Segment Open

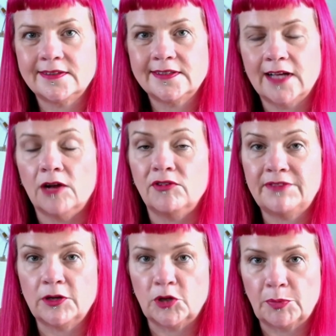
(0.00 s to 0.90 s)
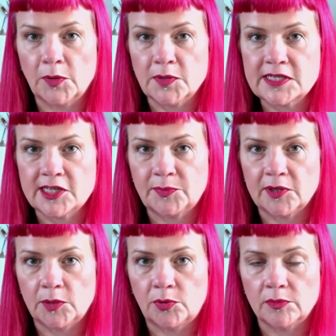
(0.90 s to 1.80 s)
I'll reveal the bonus tip that I
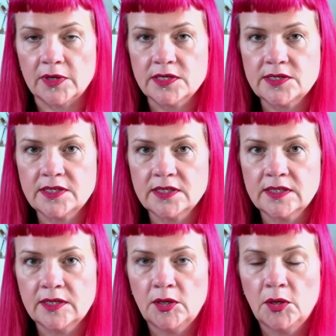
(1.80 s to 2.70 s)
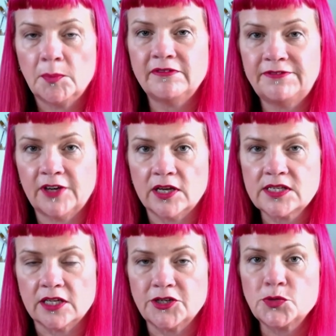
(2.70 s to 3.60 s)
promised. But first,
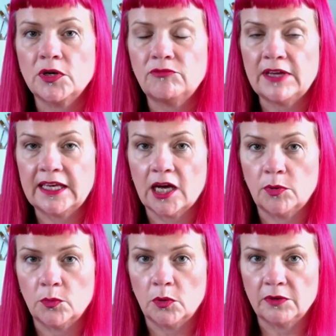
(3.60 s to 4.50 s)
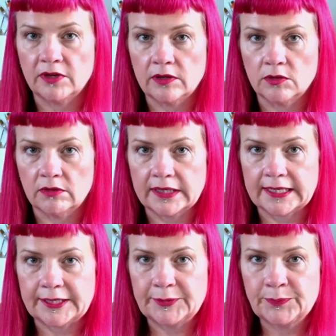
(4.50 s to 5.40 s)
I just want to recap on what we've learned
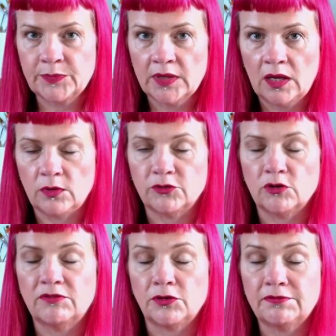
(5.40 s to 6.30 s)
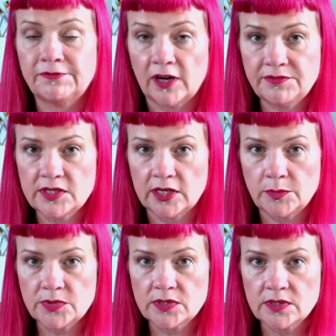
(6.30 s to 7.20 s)
already. We've gone through 5
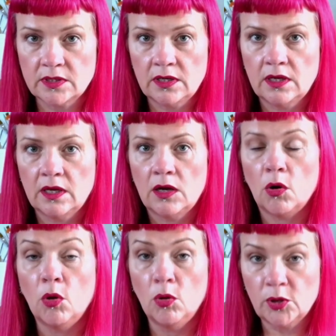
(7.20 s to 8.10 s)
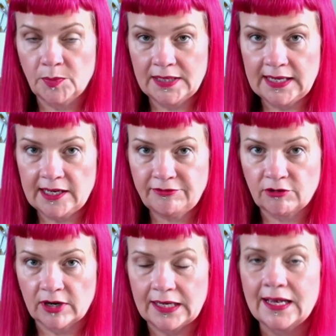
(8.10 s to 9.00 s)
tips, all completely
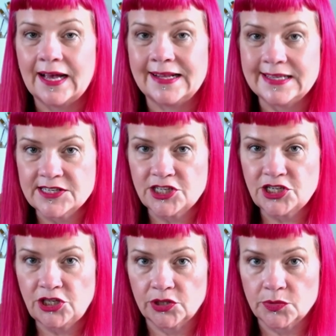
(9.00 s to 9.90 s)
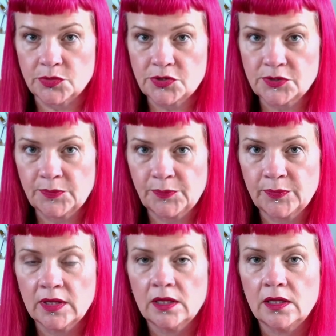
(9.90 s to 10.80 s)
free and easy to use,
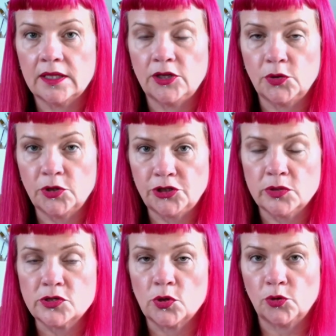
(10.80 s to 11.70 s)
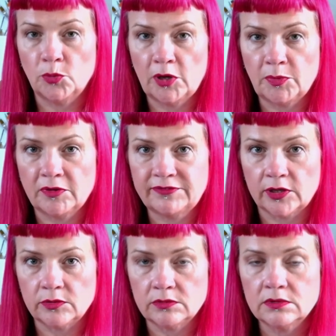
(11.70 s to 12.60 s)
that you can use on your mobile
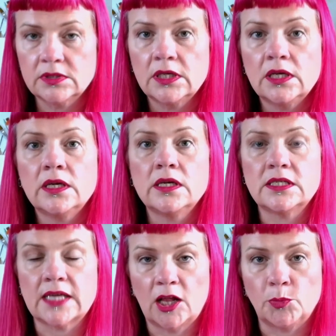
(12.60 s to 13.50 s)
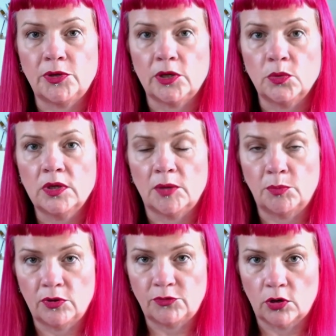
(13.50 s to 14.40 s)
phone to help you
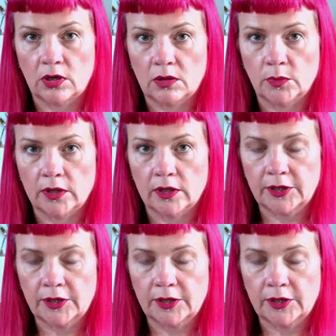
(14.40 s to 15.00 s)
improve your artwork.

Segment Closed

> What this task involves: From the line with "(1.80 s to 2.70 s)" to the final line of the entries above, reproduce each line exactly and nothing else; the pictures stay out.

> Written solution:
(1.80 s to 2.70 s)
(2.70 s to 3.60 s)
promised. But first,
(3.60 s to 4.50 s)
(4.50 s to 5.40 s)
I just want to recap on what we've learned
(5.40 s to 6.30 s)
(6.30 s to 7.20 s)
already. We've gone through 5
(7.20 s to 8.10 s)
(8.10 s to 9.00 s)
tips, all completely
(9.00 s to 9.90 s)
(9.90 s to 10.80 s)
free and easy to use,
(10.80 s to 11.70 s)
(11.70 s to 12.60 s)
that you can use on your mobile
(12.60 s to 13.50 s)
(13.50 s to 14.40 s)
phone to help you
(14.40 s to 15.00 s)
improve your artwork.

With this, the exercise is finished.